The Local Nine
We’ve decided: Boston is America’s cookie capital. In honor of Medford native Fannie Farmer’s birthday on March 23, we present the best confections invented here or named for local towns.
9 The Nantucket Pepperidge Farm harpooned a winner with these dark chocolate chunkers.
8 The Boston Cracker In 1801 Milton baker Josiah Bent heard a batch of burnt biscuits crackling and, lo, invented the cracker.
7 The Cape Cod Oatmeal Farmer’s The Boston Cooking-School Cook Book has some of the oldest recipes for oatmeal-raisin nut cookies. (Just add molasses!)
6 The Mastic with pistachio Sofra Bakery pastry chef Maura Kilpatrick’s modern stunner sandwiches pistachio cream between spiced cookies.
5 The Boston A butter cookie with nuts and dried fruit, it’s a Farmer staple.
4 The Beacon Hill This 50-year-old recipe for chocolate meringue cookies has a surprising secret ingredient (vinegar).

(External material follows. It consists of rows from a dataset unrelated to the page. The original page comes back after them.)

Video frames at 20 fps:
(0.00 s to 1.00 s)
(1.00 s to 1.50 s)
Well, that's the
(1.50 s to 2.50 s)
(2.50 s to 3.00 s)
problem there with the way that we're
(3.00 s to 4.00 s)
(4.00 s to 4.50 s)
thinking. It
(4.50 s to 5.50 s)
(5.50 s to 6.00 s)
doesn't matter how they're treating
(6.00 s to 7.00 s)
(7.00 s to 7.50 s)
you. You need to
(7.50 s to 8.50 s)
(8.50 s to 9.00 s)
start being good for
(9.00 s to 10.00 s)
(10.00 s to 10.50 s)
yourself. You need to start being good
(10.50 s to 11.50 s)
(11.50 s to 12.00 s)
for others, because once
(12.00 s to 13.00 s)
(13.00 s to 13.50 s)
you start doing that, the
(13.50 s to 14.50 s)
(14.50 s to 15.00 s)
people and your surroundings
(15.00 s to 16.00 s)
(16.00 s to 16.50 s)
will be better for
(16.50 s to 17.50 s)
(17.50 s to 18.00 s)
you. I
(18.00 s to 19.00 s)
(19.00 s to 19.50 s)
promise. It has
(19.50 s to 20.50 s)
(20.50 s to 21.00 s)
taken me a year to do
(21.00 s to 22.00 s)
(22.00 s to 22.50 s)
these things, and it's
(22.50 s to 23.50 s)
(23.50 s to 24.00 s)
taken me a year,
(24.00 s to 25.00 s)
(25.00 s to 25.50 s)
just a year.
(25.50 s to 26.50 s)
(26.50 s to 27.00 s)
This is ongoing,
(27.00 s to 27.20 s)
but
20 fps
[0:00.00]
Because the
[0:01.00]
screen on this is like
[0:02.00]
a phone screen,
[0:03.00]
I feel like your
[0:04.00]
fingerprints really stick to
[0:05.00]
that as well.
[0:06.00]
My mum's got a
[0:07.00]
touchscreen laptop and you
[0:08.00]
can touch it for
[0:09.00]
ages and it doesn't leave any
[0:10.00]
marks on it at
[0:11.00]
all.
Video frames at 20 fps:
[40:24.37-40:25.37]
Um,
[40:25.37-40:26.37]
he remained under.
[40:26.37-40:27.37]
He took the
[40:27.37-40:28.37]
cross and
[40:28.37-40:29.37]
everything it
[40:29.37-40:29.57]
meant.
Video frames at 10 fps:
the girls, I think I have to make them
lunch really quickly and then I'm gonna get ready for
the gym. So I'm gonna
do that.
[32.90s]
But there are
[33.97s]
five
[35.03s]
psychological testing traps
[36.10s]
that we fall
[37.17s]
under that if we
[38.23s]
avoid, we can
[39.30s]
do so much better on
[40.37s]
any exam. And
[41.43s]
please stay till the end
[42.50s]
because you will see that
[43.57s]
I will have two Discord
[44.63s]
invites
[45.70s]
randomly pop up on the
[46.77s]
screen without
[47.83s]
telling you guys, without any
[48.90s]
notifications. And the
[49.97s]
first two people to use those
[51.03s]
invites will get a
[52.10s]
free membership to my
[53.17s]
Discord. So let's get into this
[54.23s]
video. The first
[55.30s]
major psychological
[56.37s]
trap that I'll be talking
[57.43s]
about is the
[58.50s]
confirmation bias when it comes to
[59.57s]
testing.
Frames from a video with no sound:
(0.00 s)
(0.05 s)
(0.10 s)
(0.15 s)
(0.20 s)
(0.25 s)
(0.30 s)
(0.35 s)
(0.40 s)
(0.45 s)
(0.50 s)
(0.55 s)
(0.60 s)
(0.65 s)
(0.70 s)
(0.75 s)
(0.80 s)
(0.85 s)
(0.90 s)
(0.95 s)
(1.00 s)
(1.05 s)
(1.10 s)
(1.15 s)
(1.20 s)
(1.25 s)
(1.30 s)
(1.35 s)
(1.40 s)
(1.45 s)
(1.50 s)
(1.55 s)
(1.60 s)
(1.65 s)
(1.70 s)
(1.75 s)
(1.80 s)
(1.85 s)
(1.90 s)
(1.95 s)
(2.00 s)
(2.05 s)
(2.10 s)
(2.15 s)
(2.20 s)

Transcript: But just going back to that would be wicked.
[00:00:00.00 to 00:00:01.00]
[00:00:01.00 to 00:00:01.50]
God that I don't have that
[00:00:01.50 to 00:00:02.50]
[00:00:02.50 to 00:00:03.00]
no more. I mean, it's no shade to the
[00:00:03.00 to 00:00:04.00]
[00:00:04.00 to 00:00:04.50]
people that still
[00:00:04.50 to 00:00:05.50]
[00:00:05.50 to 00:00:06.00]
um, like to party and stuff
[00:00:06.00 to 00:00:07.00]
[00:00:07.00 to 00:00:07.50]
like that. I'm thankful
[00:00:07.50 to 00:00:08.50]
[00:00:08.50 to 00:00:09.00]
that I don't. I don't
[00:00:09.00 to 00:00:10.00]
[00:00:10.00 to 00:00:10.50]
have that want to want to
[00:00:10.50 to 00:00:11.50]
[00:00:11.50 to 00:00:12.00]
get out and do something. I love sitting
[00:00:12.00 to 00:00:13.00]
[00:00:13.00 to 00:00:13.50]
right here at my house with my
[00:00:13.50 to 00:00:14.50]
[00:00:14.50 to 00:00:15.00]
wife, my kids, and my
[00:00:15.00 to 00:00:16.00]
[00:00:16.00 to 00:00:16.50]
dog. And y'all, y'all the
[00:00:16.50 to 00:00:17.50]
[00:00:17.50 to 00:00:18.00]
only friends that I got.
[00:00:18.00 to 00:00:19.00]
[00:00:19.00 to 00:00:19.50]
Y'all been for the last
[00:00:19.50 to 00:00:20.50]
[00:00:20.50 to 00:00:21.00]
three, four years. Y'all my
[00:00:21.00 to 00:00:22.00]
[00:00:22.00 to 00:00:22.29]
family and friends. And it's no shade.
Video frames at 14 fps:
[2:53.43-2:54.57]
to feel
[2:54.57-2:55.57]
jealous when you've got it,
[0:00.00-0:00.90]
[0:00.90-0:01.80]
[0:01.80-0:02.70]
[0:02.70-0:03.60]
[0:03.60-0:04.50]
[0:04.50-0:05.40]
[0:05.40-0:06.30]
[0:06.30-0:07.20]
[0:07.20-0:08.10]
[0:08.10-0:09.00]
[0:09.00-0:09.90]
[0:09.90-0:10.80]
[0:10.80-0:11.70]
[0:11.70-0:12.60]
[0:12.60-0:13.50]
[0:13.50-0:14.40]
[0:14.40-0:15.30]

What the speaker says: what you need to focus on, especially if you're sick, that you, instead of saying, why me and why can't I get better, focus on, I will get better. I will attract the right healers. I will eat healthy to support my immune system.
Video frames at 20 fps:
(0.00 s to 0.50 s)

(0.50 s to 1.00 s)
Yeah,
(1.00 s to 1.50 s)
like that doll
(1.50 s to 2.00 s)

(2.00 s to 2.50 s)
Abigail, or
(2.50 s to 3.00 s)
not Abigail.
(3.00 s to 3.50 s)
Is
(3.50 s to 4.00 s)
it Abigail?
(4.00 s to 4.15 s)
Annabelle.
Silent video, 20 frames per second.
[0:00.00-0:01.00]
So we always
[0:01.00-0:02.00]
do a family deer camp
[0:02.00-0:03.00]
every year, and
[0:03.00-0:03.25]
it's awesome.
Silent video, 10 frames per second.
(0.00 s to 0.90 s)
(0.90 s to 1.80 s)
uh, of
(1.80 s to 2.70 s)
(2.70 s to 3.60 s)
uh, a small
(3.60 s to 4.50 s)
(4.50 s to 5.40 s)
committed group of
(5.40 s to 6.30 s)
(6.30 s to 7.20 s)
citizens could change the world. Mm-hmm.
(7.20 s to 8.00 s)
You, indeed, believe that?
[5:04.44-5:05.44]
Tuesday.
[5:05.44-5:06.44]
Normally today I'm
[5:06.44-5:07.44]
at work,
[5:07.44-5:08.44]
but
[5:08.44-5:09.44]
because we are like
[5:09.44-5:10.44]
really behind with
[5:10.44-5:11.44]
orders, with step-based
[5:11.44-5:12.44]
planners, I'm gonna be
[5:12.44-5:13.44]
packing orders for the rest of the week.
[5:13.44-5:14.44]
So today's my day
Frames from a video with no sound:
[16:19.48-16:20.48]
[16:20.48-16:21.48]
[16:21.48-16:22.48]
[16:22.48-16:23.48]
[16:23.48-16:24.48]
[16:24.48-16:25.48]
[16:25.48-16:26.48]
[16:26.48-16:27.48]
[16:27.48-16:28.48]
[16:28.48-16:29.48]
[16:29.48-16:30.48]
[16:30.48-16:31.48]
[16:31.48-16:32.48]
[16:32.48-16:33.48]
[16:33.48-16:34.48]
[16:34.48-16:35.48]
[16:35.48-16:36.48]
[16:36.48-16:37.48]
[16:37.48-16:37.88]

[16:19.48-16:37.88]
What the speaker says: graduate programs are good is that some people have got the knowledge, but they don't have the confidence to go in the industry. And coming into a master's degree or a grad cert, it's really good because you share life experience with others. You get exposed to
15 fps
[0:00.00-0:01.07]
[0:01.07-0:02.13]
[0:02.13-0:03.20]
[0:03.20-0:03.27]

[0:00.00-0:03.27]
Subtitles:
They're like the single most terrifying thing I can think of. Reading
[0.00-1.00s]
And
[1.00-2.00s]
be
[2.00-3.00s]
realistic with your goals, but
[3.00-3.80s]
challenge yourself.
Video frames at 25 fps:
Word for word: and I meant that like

3 The Joe Frogger As lore goes, these molasses spice jobs were named for frogs near a 19th-century Marblehead couple’s home.
2 The Fig Newton Step aside, Sir Isaac; Cambridge’s Kennedy Biscuit Works named this classic after nearby Newton.
1 The Toll House When the chopped chocolate she dropped into her cookie dough at Whitman’s Toll House Inn didn’t melt, Ruth Wakefield made history.